佐藤優『国家の罠』新潮社、2005年。国家の罠 外務省のラスプーチンと呼ばれて作者: 佐藤優出版社/メーカー: 新潮社発売日: 2005/03/26メディア: 単行本購入: 20人 クリック: 283回この商品を含むブログ (322件) を見る
鈴木宗男関連の疑惑で捕まった、いわゆる外務省のラスプーチン、佐藤優が疑惑に答えた(?)一冊。
日露外交の推移から、立件された疑惑とはどのようなものだったか。取り調べの様子などをかなり詳しく書いている。
著者は一審判決で執行猶予がついたけど、上告したので、いまだ公判中。というわけで、裁判で争っている事実など、全部が全部本当の事を書けるわけではないだろう、というか、嘘くさいところも多々見られる。ただ、いろんな材料や著者の推論が全体として非常に整合的な、破綻の見えない筋道にまとめあげられている。こいつ、頭いいなぁ。という印象を受ける。
鈴木宗男疑惑を語りながら、日本の行く末について語っている部分が評判を呼んでいるようなので、簡単に整理。
1. 日本の外交
冷戦期 東と西 日本はアメリカべったりしかありえず
↓
冷戦後 三つの選択肢。
A アメリカべったり
B 中国擦り寄り
C 地政学アプローチ(日・露が提携し、アメリカとともに中国の牽制)
冷戦期は日本外交は大方針についてはお悩み不要だったわけですが、冷戦後にどうするかについて、三つの潮流があった、と。それが上のA、B、C。で、鈴木宗男、佐藤優はCの立場。田中真紀子は一応Bの立場にいた。それが結局のところ、アメリカべったりのA(軍事的、国際政治的なアメリカの優越はしばらく続くのだから、アメリカとだけつきあっておけばなんとかなる)に変わったと。ムネオ、マキコの切り捨てはこのような大方針の決定と絡んだものである。
国民の国際的態度というか、ナショナル・アイデンティティの変化。
国際協調的愛国主義(パトリオティズム)から、排外的ナショナリズムへ。
*ちなみに、愛国主義とナショナリズムをこのように対抗的図式で整理する議論はちらほらとみかけるけど、本来的な語義や社会科学的な分析として、このような図式が成立するかは、異論は丼3杯はあるところだと思う。まあ、いいたいことはよくわかるけど。

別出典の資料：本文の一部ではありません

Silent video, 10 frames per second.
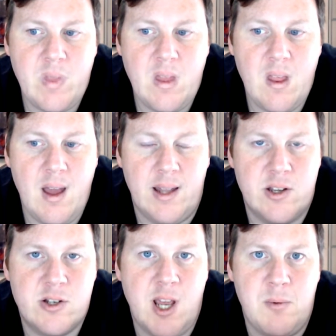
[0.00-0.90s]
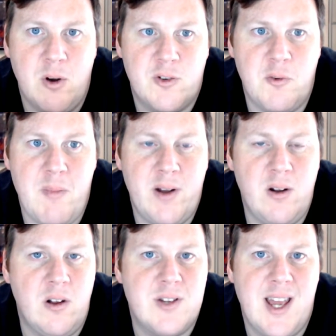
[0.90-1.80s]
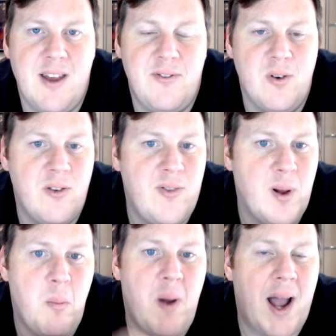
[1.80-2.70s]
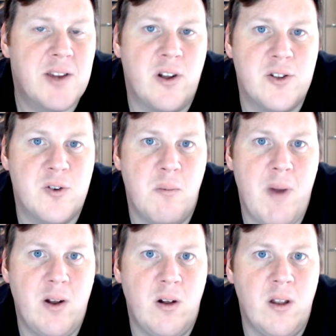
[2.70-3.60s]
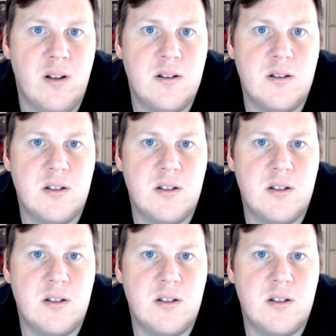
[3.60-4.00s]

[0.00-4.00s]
the same goes for meadows. If your field backs onto a meadow that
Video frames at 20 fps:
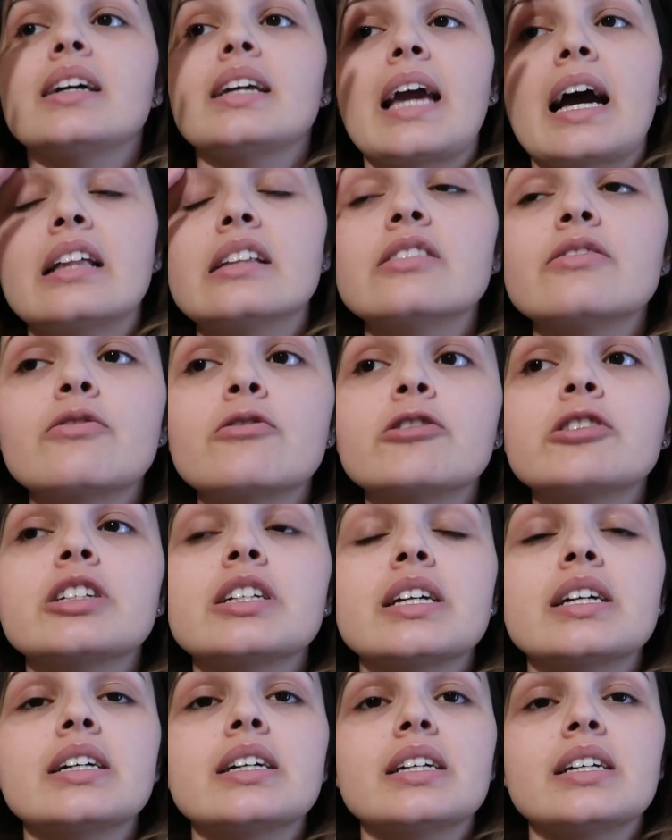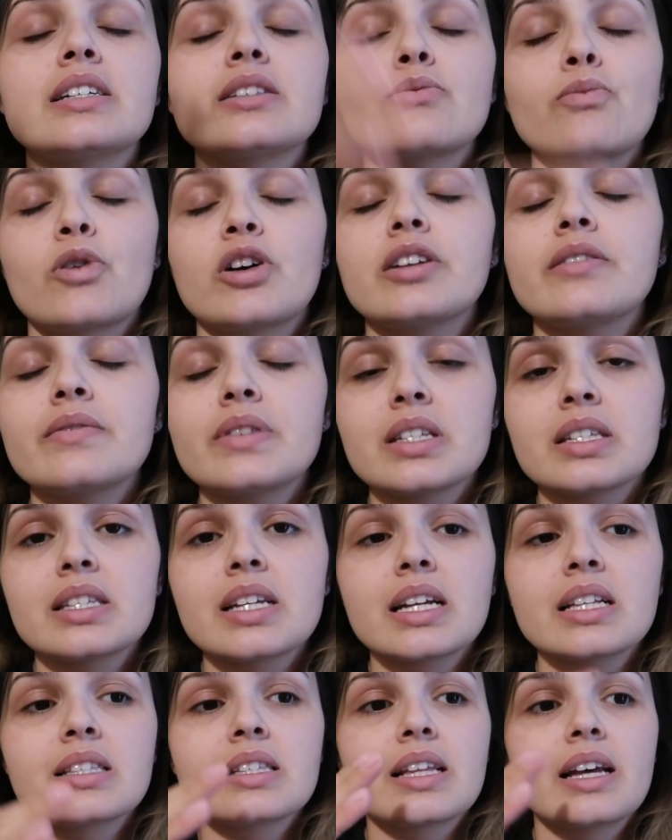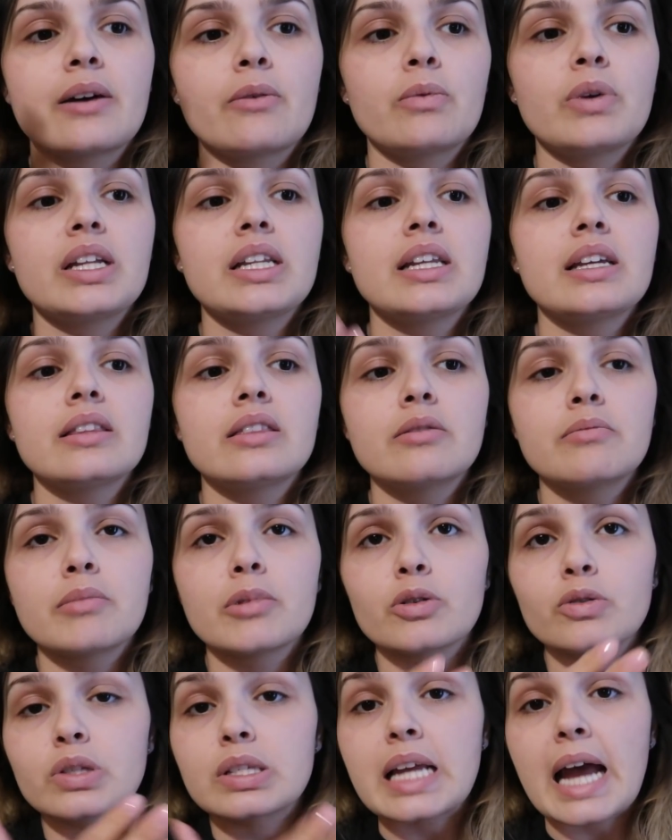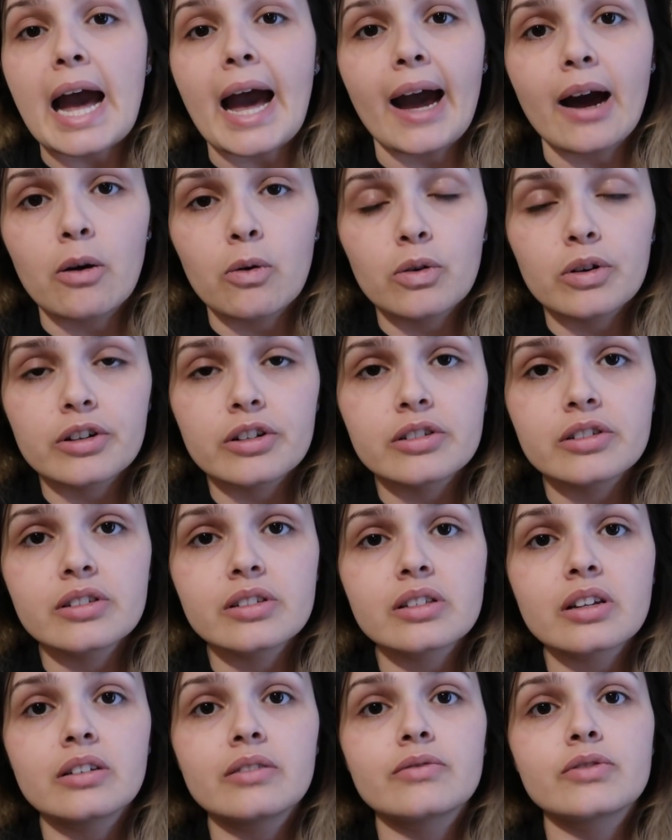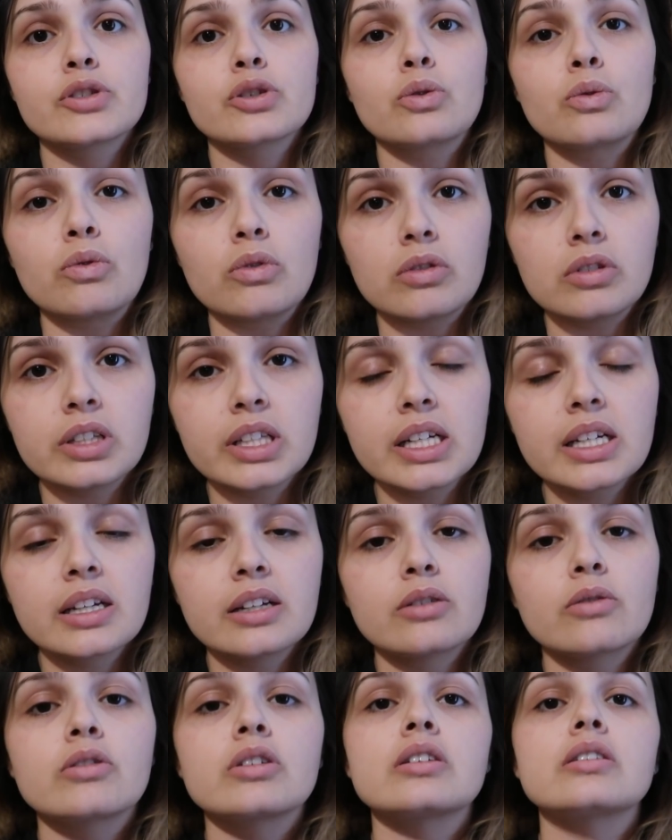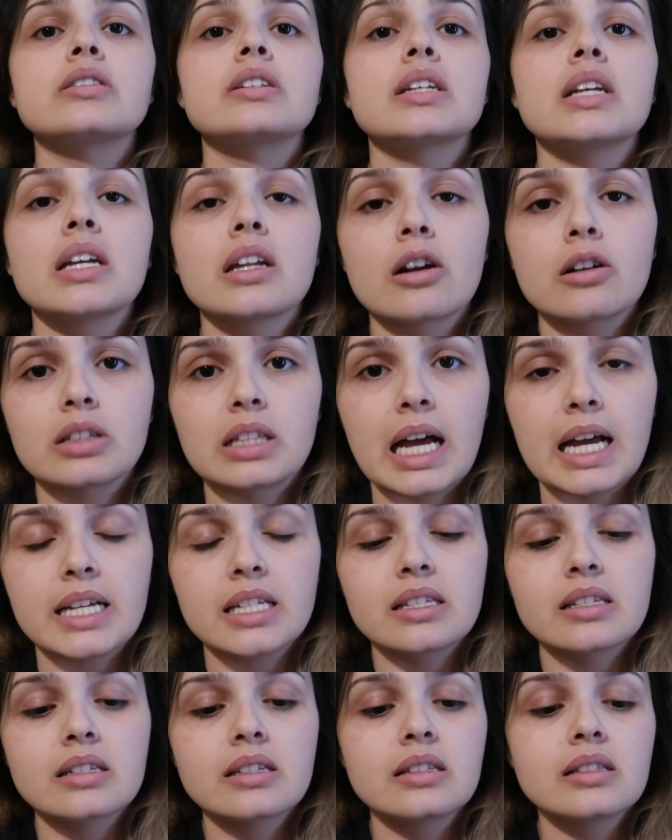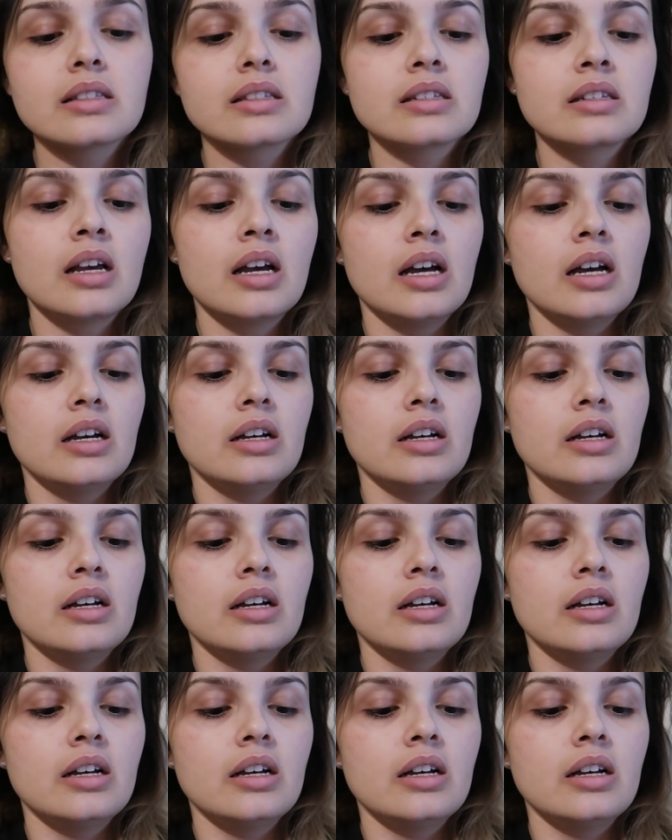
California is one of the states that we need the most hours of schooling in order to get our license.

3. ケインズ型傾斜配分社会 から ハイエク型傾斜配分社会へ。
今の新自由主義の「改革」を一言で切っていて、すがすがしい。富める者を作り出せば、結果として底辺の底上げもされるという考えに。
ゆえに、どぶ板政治家・ムネオは消される運命にあったのだ、と。橋本龍太郎、野中広務など経世会の没落もこの文脈で読み取れる。
以上、三つのポイントで。さらに、佐藤は、ハイエク型傾斜配分社会は自立的個を前提とするものであって、排外的ナショナリズムによる国家の枠組(ヘーゲル的有機体、だって!)と、共存しうるものなのか、と疑問を投げかけている。
というわけで、こういう日本社会の大転換にあって、その転換を象徴的に示すための、国策操作として、ムネオと佐藤氏は槍玉にあげられたのだ、としている。
後半部分の取り調べの記述では、検事が佐藤氏に直接それを明言したということになっているけど…。ちょっと信じがたいような。
以上のような大枠は、現在の社会状況とかなり適合的な論で、強い説得力を持つと思う。
ただ大枠の話以外でも、外務省の派閥争いの話や、ロシアでの情報活動の話など細部も楽しい。佐藤氏は言ってみればスパイなわけで(検事に佐藤氏の仕事を理解するための参考書として、ウォルフガング・ロッツ(朝河伸英 訳)『スパイのためのハンドブック』(ハヤカワ文庫、1982年)をあげていたりする!!)、外務省の現役スパイは何をしていたのか、という興味でも読める。
つーわけで、いろんな楽しみ方がある本著。間違いなく、大当たりの一冊だ。